*** Information supplied ***
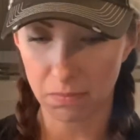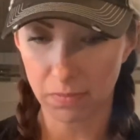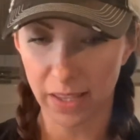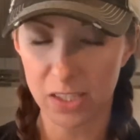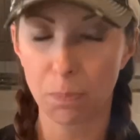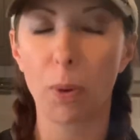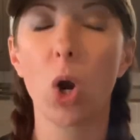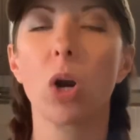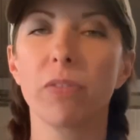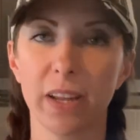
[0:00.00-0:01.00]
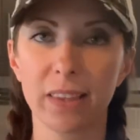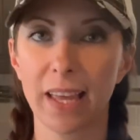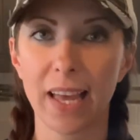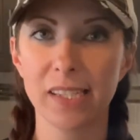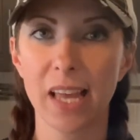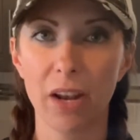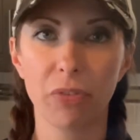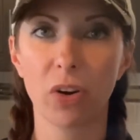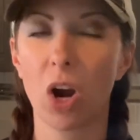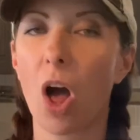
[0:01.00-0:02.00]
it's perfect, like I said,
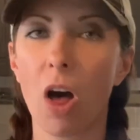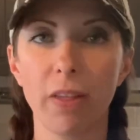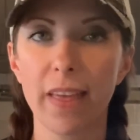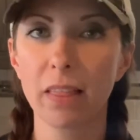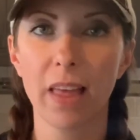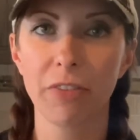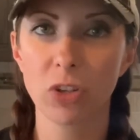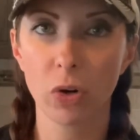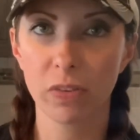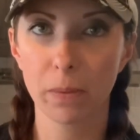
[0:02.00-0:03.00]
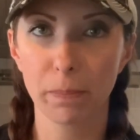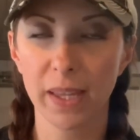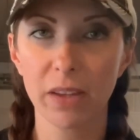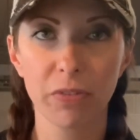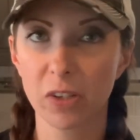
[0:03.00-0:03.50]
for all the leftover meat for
*** End of Information supplied ***
▶ Task directions
Transcribe the records above exactly, excluding every picture.

▶ Completed exercise
[0:00.00-0:01.00]
[0:01.00-0:02.00]
it's perfect, like I said,
[0:02.00-0:03.00]
[0:03.00-0:03.50]
for all the leftover meat for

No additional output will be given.